◆ TRY IT ◆
Make an exact copy of all the data, pictures excluded.

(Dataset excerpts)
▼

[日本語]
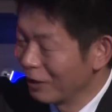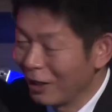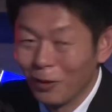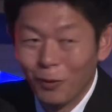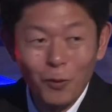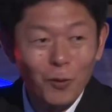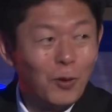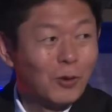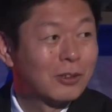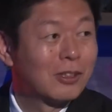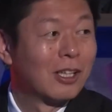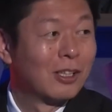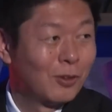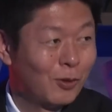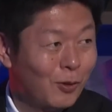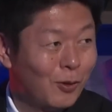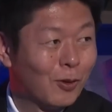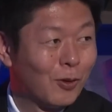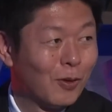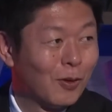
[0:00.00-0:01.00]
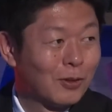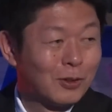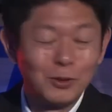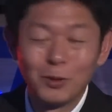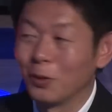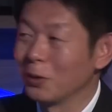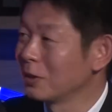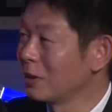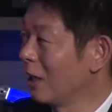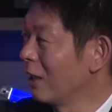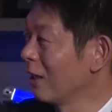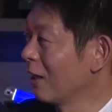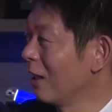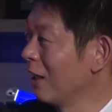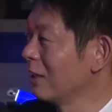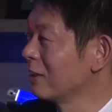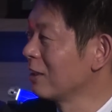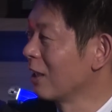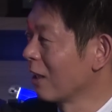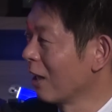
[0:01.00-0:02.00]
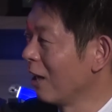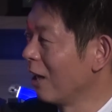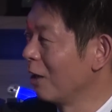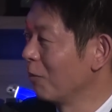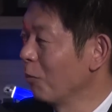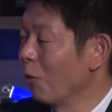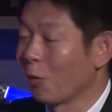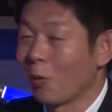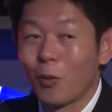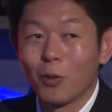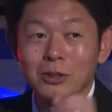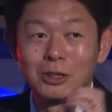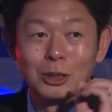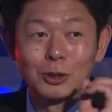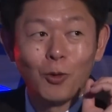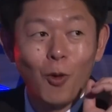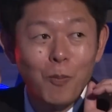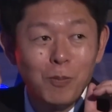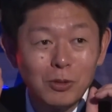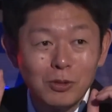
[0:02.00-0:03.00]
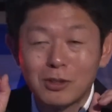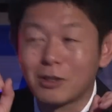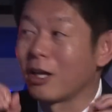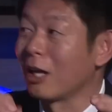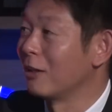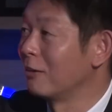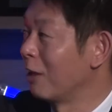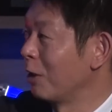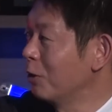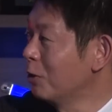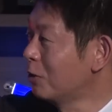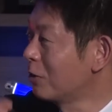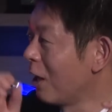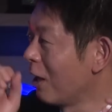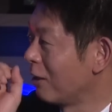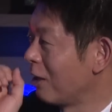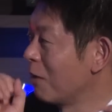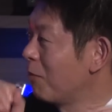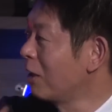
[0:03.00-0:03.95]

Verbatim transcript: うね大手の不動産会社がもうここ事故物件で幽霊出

▲

◆ ANSWER FOR THE TASK ◆
[日本語]
[0:00.00-0:01.00]
[0:01.00-0:02.00]
[0:02.00-0:03.00]
[0:03.00-0:03.95]

Verbatim transcript: うね大手の不動産会社がもうここ事故物件で幽霊出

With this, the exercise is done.